Dans un entretien accordé au site Russia Today en arabe, l'un des membres de la délégation a révélé avoir remis un courrier de son "patron" au ministère russe des affaires étrangères, dans lequel il expose son point de vue pour une résolution de la crise libyenne.

Selon Mohamed al-Kaïlouchi, dans sa lettre, Seif al-Islam réaffirme son adhésion à la dernière feuille de route présentée par l'émissaire spécial de l'ONU pour la Libye, Ghassan Salamé.

"Il soutient la tenue d'une conférence nationale de tous les Libyens sans exclusion, loin de toutes interférences extérieures", a ajouté al-Kaïlouchi estimant que les initiatives française et italienne étaient inopérantes.

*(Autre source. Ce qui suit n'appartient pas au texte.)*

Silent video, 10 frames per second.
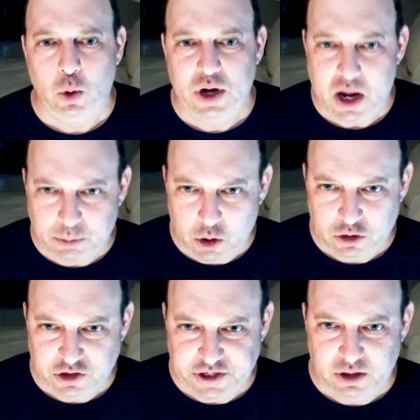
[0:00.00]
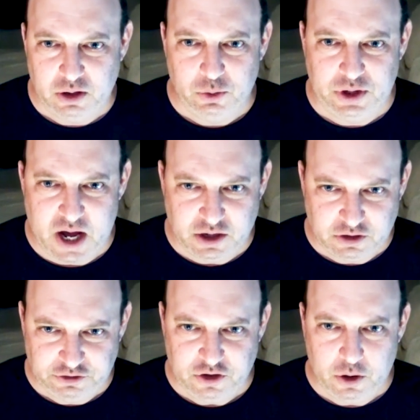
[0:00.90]
we're not a broker dealer, we're not a
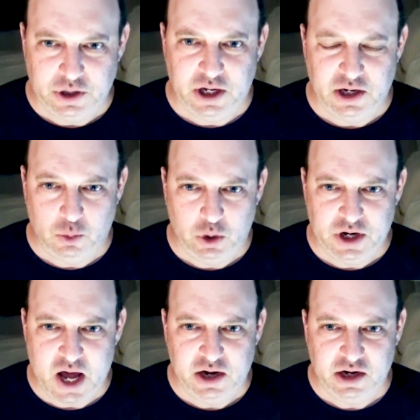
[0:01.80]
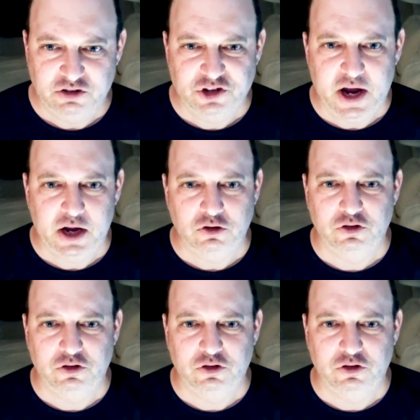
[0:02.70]
custodian, and we're not an exchange.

L'homme qui a rencontré longuement Mikhaïl Bogdanov, a souligné également la nécessité d'une réconciliation nationale et affirmé que "des élections étaient le seul moyen de sortir de l'impasse".

De son côté, l'autre membre de la délégation libyenne, Mohamed al-Ghadi, a indiqué à l'agence officielle Sputnik que Seif al-Islam n'avait pas encore fait officiellement acte de candidature à la présidentielle. "Ni à un quelconque autre poste politique, en raison de la non publication de la loi électorale et du fait que les conditions pour se présenter n'étaient pas encore connues", a ajouté cet ancien ministre de Mouammar Kadhafi..

Toutefois, le journaliste libyen Bassem Al-Soul, parlant au nom de la famille du dirigeant déchu, s'est montré beaucoup plus affirmatif.

Il n'y a aucun doute sur la candidature de l'ingénieur Seif al-Islam au poste de présidentBassem al-SoulElaph

"C'est un fait sur et certain sur lequel il n'y a pas de débat possible", a-t-il déclaré à la presse russe.

Une perspective confirmée par Khaled al-Ghouwail, l'avocat du fils Kadhafi, qui a affirmé que "Seif al-Islam sera inscrit sur les listes dès que celles-ci seront ouvertes. Le peuple libyen a le droit de choisir", a-t-il commenté.

Lors d'une rencontre avec la presse russe, Al-Ghouwail en a profité pour déplorer l'insistance de la Cour pénale internationale (CPI) à poursuivre son client "qui a été jugé et acquitté par la justice libyenne"

Il s'est même étonné que la CPI, qui agit "sans légalité internationale" , selon lui, "ne poursuive pas ceux qui se sont rendus coupables de crime contre le peuple libyen et de destruction de ses biens".

Incarcéré à la prison de Zintan depuis la chute du régime de son père en 2011, Seif al-Islam a été libéré en juin 2017 sans réapparaître depuis en public. Toutefois, ses proches ont toujours dit qu'il serait candidat à la présidentielle quand une date sera arrêtée, "au printemps ou ou premier semestre 2019", selon Mohamed al-Kaïlouchi.